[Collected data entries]
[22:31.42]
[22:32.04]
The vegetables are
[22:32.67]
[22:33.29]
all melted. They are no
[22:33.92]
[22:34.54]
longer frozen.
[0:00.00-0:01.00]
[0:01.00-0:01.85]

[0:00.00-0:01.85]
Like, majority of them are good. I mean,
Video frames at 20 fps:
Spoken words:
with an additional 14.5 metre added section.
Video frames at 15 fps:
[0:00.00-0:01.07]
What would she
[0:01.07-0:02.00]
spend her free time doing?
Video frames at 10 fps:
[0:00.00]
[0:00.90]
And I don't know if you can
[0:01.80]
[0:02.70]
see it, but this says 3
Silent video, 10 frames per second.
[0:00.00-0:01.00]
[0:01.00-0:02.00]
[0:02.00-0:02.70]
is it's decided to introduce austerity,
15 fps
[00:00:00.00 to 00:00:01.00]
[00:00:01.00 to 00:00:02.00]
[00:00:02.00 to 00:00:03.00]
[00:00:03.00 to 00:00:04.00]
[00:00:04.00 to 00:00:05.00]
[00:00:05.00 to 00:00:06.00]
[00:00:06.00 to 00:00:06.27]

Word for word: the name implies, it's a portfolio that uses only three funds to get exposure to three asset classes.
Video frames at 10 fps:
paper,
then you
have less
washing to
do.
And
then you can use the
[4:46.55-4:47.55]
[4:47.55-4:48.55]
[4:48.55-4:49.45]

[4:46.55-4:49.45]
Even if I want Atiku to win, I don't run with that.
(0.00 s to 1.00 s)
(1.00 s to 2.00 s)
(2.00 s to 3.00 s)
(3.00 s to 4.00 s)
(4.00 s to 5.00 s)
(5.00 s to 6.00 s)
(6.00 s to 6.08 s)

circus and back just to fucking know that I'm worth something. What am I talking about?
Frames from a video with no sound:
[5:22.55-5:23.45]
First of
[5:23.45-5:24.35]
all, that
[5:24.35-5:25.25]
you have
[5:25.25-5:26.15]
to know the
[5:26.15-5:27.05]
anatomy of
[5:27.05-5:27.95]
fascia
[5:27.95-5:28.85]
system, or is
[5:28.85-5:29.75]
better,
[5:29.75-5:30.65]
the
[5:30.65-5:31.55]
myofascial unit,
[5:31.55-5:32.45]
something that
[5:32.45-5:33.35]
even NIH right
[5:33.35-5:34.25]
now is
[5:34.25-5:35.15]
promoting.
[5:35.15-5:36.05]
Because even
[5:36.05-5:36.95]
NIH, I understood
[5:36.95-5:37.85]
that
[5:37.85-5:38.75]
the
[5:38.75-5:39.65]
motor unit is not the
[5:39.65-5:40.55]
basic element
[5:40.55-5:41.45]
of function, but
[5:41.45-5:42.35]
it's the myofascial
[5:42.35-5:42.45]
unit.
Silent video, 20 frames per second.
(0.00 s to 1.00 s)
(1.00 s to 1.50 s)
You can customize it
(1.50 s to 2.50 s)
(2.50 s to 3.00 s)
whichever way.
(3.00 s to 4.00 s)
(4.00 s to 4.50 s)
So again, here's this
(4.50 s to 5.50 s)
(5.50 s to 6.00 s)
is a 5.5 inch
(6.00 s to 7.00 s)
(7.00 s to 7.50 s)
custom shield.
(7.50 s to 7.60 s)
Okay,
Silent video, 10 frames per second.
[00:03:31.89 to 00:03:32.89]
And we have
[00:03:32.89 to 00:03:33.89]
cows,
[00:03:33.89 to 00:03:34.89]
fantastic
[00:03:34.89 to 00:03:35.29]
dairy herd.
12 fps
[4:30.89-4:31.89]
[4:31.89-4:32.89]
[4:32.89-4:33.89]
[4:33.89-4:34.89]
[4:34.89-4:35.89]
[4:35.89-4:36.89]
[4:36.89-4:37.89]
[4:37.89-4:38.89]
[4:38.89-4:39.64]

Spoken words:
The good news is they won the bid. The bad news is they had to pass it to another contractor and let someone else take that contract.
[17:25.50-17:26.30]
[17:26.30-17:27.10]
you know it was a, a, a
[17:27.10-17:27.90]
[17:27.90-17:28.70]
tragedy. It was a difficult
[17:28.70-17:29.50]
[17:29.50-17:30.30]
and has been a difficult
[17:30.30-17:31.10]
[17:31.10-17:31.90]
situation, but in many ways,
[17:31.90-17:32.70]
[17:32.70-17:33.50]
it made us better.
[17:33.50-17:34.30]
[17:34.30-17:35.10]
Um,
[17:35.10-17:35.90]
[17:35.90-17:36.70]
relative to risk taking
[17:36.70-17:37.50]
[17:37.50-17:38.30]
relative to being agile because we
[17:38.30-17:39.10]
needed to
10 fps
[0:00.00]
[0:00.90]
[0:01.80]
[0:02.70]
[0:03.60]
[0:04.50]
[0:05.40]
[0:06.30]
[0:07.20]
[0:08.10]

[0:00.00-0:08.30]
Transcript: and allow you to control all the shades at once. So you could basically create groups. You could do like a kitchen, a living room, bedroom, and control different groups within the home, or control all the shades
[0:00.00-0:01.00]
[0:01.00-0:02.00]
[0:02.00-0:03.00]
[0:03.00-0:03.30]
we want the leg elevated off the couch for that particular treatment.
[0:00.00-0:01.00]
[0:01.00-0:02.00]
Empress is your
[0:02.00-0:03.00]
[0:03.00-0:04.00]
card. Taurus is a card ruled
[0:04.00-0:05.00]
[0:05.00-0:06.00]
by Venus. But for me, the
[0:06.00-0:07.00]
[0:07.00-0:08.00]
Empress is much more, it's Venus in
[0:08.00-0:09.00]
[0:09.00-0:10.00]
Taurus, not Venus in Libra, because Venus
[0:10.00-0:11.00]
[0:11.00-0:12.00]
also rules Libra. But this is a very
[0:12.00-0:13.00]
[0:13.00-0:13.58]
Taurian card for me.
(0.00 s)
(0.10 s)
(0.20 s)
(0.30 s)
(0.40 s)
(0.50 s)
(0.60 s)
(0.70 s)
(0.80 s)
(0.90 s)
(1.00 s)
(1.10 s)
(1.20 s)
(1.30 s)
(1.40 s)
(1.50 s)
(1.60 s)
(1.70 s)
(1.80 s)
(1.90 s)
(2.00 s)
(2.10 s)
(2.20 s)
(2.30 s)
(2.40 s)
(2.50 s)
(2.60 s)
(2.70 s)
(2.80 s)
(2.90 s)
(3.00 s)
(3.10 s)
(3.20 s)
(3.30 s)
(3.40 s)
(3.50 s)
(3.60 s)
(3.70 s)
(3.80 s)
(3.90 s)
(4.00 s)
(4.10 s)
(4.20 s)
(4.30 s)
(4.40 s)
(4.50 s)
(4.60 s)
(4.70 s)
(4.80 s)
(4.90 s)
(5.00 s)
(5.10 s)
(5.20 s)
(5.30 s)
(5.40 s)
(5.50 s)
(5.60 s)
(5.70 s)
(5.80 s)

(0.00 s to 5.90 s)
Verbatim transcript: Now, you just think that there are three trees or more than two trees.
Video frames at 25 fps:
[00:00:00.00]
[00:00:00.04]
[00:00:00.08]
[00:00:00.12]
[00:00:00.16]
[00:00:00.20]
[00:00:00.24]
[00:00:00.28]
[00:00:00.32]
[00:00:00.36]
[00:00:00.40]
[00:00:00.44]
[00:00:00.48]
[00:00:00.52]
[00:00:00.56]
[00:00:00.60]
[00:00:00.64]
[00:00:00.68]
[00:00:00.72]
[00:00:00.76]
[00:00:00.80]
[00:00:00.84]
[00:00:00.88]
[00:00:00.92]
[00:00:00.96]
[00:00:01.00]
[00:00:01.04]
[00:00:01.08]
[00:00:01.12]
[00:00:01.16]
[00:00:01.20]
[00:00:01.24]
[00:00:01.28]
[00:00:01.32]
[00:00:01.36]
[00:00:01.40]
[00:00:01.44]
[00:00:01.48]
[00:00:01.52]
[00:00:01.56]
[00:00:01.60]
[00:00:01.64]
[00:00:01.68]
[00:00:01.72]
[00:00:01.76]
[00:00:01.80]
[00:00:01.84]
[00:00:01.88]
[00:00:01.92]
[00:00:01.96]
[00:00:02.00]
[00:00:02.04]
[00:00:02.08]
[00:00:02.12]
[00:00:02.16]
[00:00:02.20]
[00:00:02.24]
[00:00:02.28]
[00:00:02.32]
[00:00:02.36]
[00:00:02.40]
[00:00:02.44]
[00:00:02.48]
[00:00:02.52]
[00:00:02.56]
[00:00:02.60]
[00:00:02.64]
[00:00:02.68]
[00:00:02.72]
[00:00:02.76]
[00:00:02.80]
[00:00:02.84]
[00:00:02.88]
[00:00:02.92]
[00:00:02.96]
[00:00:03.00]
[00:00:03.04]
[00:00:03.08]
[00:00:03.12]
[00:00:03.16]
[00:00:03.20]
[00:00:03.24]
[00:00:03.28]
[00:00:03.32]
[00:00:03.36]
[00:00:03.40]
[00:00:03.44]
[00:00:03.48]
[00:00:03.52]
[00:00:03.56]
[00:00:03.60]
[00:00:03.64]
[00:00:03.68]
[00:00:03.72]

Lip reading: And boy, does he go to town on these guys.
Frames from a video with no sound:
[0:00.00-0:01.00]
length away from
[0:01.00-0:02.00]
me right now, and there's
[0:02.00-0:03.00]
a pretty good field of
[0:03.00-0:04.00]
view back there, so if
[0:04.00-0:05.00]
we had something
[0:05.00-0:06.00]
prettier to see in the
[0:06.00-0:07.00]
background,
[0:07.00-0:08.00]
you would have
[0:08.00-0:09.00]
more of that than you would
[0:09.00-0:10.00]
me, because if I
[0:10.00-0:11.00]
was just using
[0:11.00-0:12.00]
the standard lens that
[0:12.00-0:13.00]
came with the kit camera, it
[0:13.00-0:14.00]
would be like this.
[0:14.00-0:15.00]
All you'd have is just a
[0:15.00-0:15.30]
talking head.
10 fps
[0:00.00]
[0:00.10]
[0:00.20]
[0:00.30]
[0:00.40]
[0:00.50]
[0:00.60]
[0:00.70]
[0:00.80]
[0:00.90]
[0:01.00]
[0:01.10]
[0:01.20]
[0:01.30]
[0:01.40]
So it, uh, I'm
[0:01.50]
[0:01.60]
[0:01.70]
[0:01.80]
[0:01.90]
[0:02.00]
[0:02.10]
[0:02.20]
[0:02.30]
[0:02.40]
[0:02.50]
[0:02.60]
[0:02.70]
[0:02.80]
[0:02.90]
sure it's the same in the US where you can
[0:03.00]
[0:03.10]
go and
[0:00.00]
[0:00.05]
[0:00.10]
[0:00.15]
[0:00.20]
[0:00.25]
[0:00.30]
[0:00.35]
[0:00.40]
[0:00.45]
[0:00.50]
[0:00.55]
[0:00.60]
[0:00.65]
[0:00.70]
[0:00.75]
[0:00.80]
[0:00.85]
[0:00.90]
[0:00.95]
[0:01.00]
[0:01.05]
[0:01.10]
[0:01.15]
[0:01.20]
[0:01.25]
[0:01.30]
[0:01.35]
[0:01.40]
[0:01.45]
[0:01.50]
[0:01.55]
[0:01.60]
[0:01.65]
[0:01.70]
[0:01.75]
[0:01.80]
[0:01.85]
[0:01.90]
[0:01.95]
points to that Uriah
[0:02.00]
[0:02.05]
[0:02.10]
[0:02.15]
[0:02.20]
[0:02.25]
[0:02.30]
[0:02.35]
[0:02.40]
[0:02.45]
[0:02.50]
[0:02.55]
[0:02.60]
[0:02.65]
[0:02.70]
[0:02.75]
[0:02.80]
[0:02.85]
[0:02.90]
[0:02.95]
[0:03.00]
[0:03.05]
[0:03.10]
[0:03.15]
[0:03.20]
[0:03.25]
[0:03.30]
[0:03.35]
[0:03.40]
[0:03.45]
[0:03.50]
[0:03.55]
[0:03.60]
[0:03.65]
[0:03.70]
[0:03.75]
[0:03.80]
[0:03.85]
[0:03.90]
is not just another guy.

(WHAT YOU WILL DO): Copy exactly the lines from the top of the entries through the line with "(1.00 s to 2.00 s)" in it, please, keeping both ends and adding nothing.

(EXERCISE RESULT):
[22:31.42]
[22:32.04]
The vegetables are
[22:32.67]
[22:33.29]
all melted. They are no
[22:33.92]
[22:34.54]
longer frozen.
[0:00.00-0:01.00]
[0:01.00-0:01.85]

[0:00.00-0:01.85]
Like, majority of them are good. I mean,
Video frames at 20 fps:
Spoken words:
with an additional 14.5 metre added section.
Video frames at 15 fps:
[0:00.00-0:01.07]
What would she
[0:01.07-0:02.00]
spend her free time doing?
Video frames at 10 fps:
[0:00.00]
[0:00.90]
And I don't know if you can
[0:01.80]
[0:02.70]
see it, but this says 3
Silent video, 10 frames per second.
[0:00.00-0:01.00]
[0:01.00-0:02.00]
[0:02.00-0:02.70]
is it's decided to introduce austerity,
15 fps
[00:00:00.00 to 00:00:01.00]
[00:00:01.00 to 00:00:02.00]
[00:00:02.00 to 00:00:03.00]
[00:00:03.00 to 00:00:04.00]
[00:00:04.00 to 00:00:05.00]
[00:00:05.00 to 00:00:06.00]
[00:00:06.00 to 00:00:06.27]

Word for word: the name implies, it's a portfolio that uses only three funds to get exposure to three asset classes.
Video frames at 10 fps:
paper,
then you
have less
washing to
do.
And
then you can use the
[4:46.55-4:47.55]
[4:47.55-4:48.55]
[4:48.55-4:49.45]

[4:46.55-4:49.45]
Even if I want Atiku to win, I don't run with that.
(0.00 s to 1.00 s)
(1.00 s to 2.00 s)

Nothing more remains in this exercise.